TASK DETAILS
With the pictures excluded, output only the lines from the one containing "Frames from a" through the last line of the entries, unchanged.

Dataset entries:
- Opening Delimiter -

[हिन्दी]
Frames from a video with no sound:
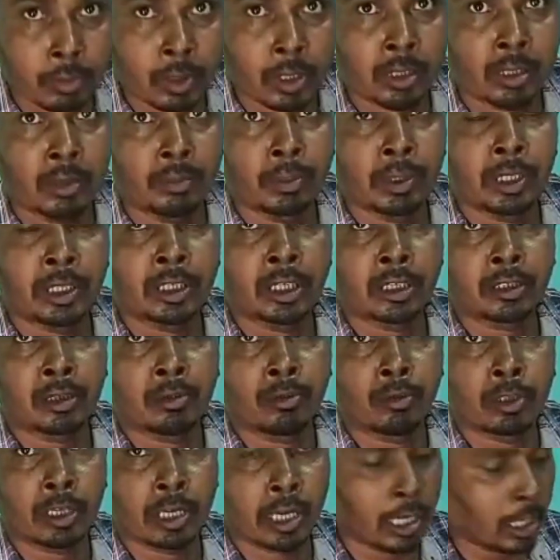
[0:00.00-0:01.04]
पूरा कंप्लीट खत्म
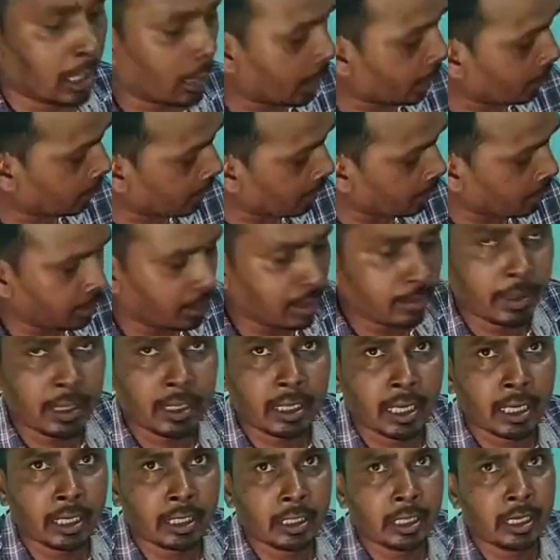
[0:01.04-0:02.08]
हो जाएगा लगातार तीन बार
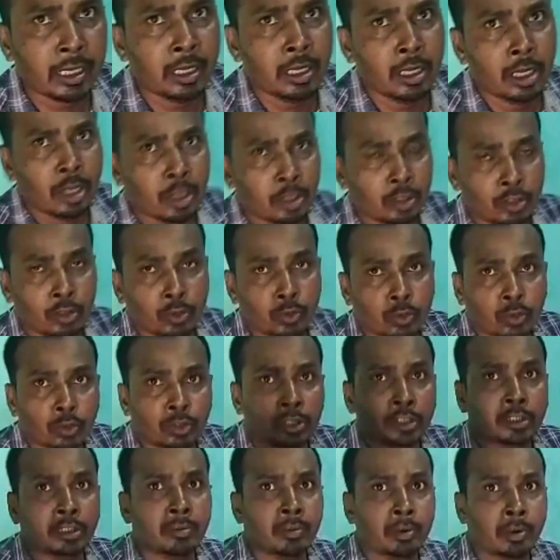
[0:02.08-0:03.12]
डालेंगे इको
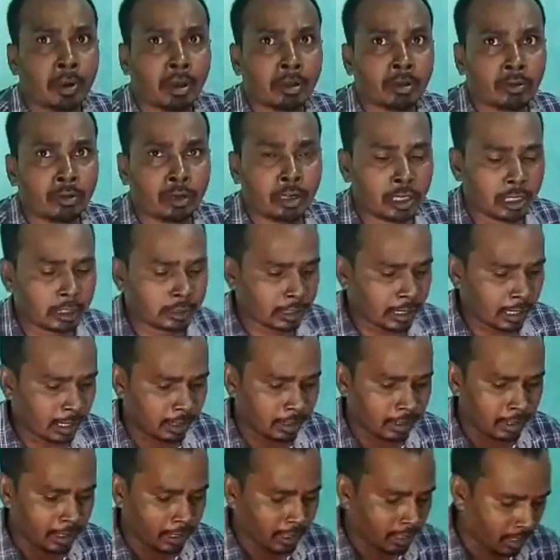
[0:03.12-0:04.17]
सिस्टम आवाज होने लगता
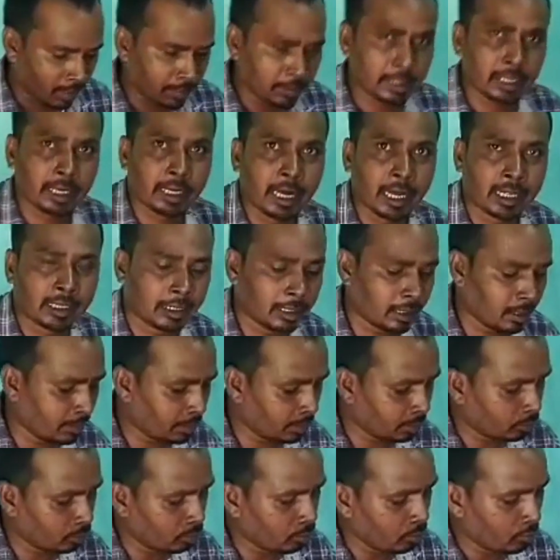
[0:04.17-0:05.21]
है अभी दिखाते हैं अभी
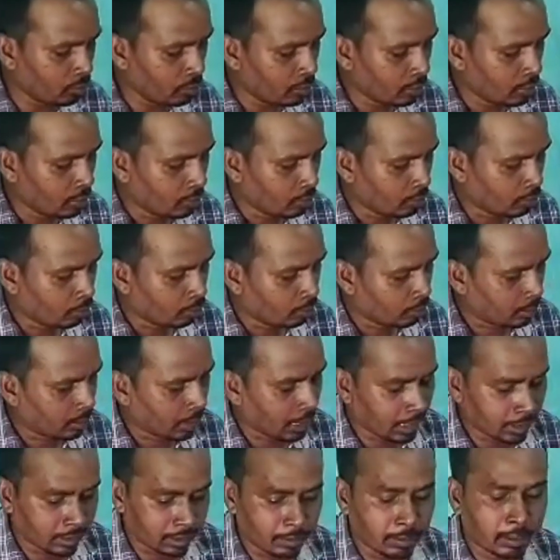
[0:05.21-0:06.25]
इसको
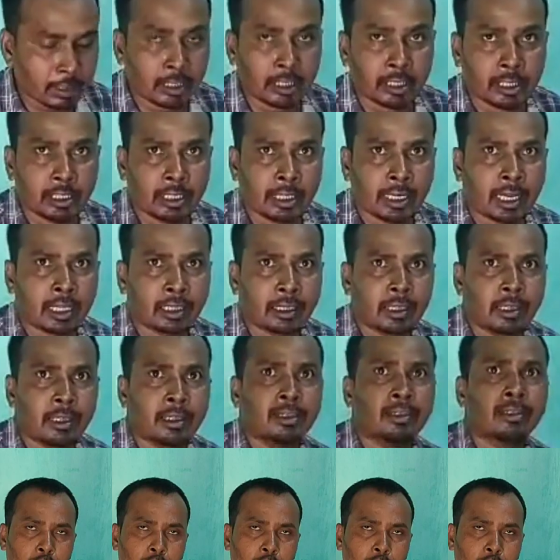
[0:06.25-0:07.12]
डाल के अभी करके दिखाते हैं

- Closing Delimiter -

EXPECTED ANSWER
Frames from a video with no sound:
[0:00.00-0:01.04]
पूरा कंप्लीट खत्म
[0:01.04-0:02.08]
हो जाएगा लगातार तीन बार
[0:02.08-0:03.12]
डालेंगे इको
[0:03.12-0:04.17]
सिस्टम आवाज होने लगता
[0:04.17-0:05.21]
है अभी दिखाते हैं अभी
[0:05.21-0:06.25]
इसको
[0:06.25-0:07.12]
डाल के अभी करके दिखाते हैं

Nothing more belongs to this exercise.